HPV status determines prognostic gene expression methylation and immune infiltration in head and neck squamous cell carcinoma

Head and neck squamous cell carcinoma (HNSCC) continues to be a deadly cancer with heterogeneous molecular characteristics and poor survival outcomes, particularly in HPV- patients. This study aimed to identify key overexpressed genes that drive HNSCC progression, evaluate their prognostic value, and explore associations with HPV status, promoter methylation, and changes in the immune microenvironment. Using bioinformatics tools (UALCAN, HPA, TISIDB), we analyzed TCGA-HNSC data to evaluate gene expression, survival correlations, HPV subgroup differences, promoter methylation, and immune infiltration patterns.

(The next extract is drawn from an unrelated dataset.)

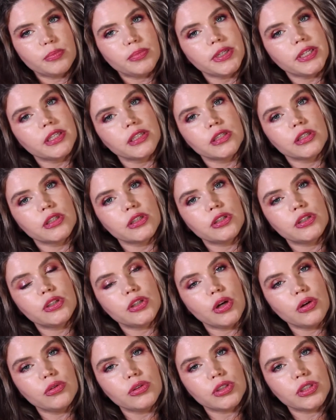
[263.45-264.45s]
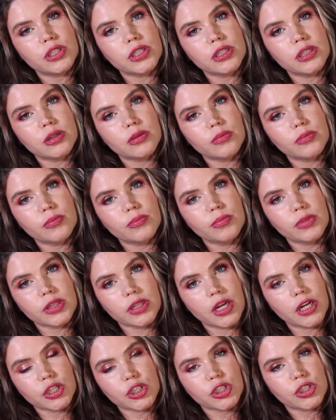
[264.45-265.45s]
Bees Toasted
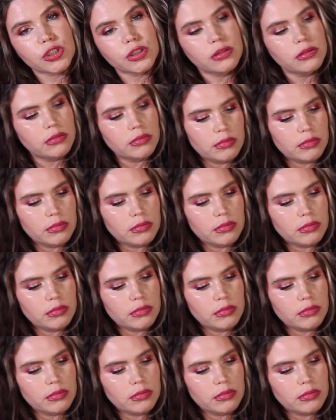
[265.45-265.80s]
Blush.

Statistical significance was defined as p < 0.05. Among the top 50 overexpressed genes in HNSCC, eight (LAMC2, CDKN2A, MFAP2, CTHRC1, CXCL13, FST, SPP1, PLAU) exhibited significant survival associations (p < 0.05). HPV- tumors demonstrated marked upregulation of LAMC2, CTHRC1, FST, SPP1, and PLAU, alongside downregulation of CDKN2A and CXCL13. Promoter hypomethylation in tumor tissues correlated with overexpression of LAMC2, CTHRC1, CXCL13, FST, SPP1, and PLAU, whereas CDKN2A showed hypermethylation. Immune infiltration analysis revealed strong correlations between these genes and immunosuppressive Tregs or cytotoxic T-cell depletion. This study identifies eight prognostic biomarkers in HNSCC linked to HPV-driven heterogeneity. These genes could be potential targets for therapy in combination with immunotherapy and epigenetic regulators, helping to overcome tumor resistance in HNSCC with different HPV status.